*What you should do:*
Please give back every entry in full, word for word, but none of the pictures.

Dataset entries
● ● ● ●
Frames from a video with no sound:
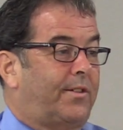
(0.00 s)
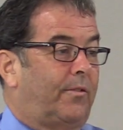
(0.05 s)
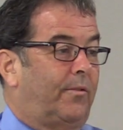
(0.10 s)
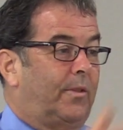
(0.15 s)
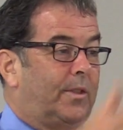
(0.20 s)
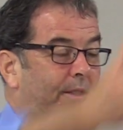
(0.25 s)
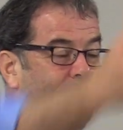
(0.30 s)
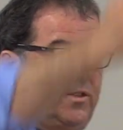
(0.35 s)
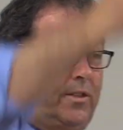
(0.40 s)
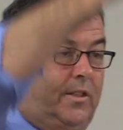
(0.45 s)

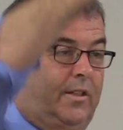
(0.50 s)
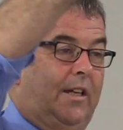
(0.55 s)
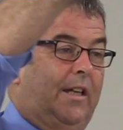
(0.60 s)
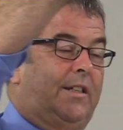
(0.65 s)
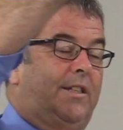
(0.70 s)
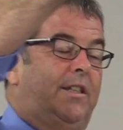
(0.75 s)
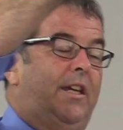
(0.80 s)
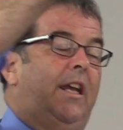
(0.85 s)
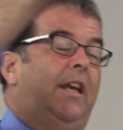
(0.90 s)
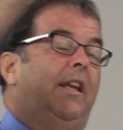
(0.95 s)
was
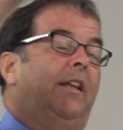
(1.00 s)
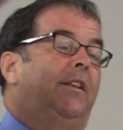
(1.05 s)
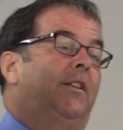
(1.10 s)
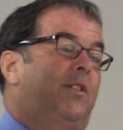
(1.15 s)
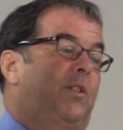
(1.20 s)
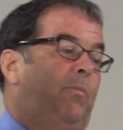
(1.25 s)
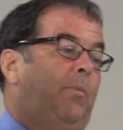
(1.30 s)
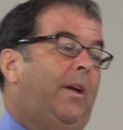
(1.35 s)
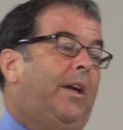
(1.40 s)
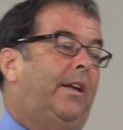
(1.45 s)
exceeding the
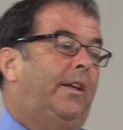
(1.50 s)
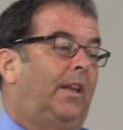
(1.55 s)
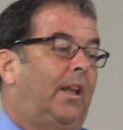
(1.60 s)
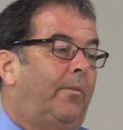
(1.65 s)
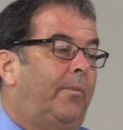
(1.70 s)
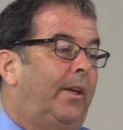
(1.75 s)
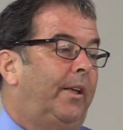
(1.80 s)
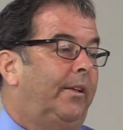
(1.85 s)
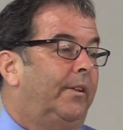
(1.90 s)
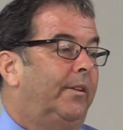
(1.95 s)
speed
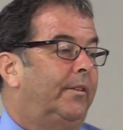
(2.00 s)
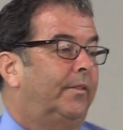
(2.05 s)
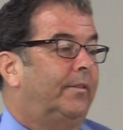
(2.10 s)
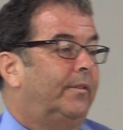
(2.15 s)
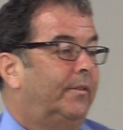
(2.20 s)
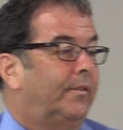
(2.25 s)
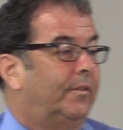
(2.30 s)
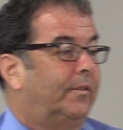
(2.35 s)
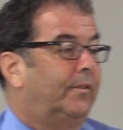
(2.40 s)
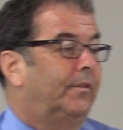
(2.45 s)
limit,
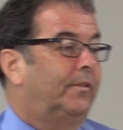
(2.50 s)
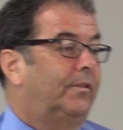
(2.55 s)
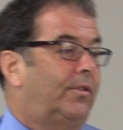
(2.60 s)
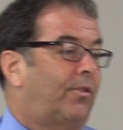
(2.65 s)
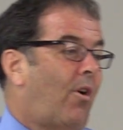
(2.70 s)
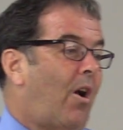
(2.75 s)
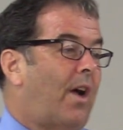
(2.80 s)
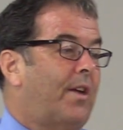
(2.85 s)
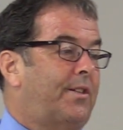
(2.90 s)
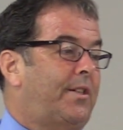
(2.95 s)

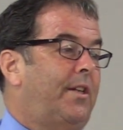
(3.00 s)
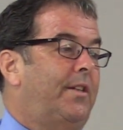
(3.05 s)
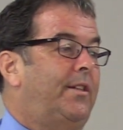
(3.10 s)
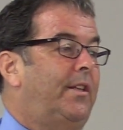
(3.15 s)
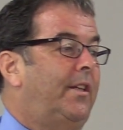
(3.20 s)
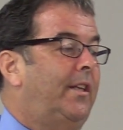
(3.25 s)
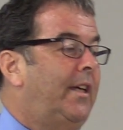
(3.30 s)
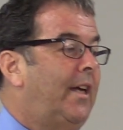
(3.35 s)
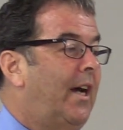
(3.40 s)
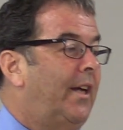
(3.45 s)
crossed
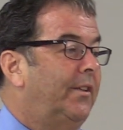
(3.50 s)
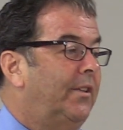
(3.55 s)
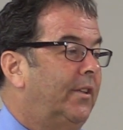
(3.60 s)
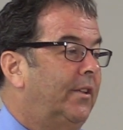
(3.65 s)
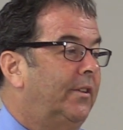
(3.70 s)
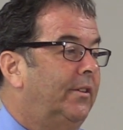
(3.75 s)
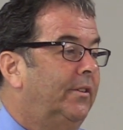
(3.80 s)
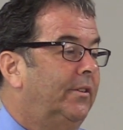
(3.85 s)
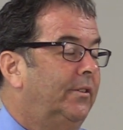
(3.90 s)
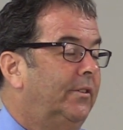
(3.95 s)
into
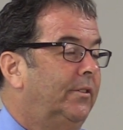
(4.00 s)
the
● ● ● ●
*Output below:*
Frames from a video with no sound:
(0.00 s)
(0.05 s)
(0.10 s)
(0.15 s)
(0.20 s)
(0.25 s)
(0.30 s)
(0.35 s)
(0.40 s)
(0.45 s)

(0.50 s)
(0.55 s)
(0.60 s)
(0.65 s)
(0.70 s)
(0.75 s)
(0.80 s)
(0.85 s)
(0.90 s)
(0.95 s)
was
(1.00 s)
(1.05 s)
(1.10 s)
(1.15 s)
(1.20 s)
(1.25 s)
(1.30 s)
(1.35 s)
(1.40 s)
(1.45 s)
exceeding the
(1.50 s)
(1.55 s)
(1.60 s)
(1.65 s)
(1.70 s)
(1.75 s)
(1.80 s)
(1.85 s)
(1.90 s)
(1.95 s)
speed
(2.00 s)
(2.05 s)
(2.10 s)
(2.15 s)
(2.20 s)
(2.25 s)
(2.30 s)
(2.35 s)
(2.40 s)
(2.45 s)
limit,
(2.50 s)
(2.55 s)
(2.60 s)
(2.65 s)
(2.70 s)
(2.75 s)
(2.80 s)
(2.85 s)
(2.90 s)
(2.95 s)

(3.00 s)
(3.05 s)
(3.10 s)
(3.15 s)
(3.20 s)
(3.25 s)
(3.30 s)
(3.35 s)
(3.40 s)
(3.45 s)
crossed
(3.50 s)
(3.55 s)
(3.60 s)
(3.65 s)
(3.70 s)
(3.75 s)
(3.80 s)
(3.85 s)
(3.90 s)
(3.95 s)
into
(4.00 s)
the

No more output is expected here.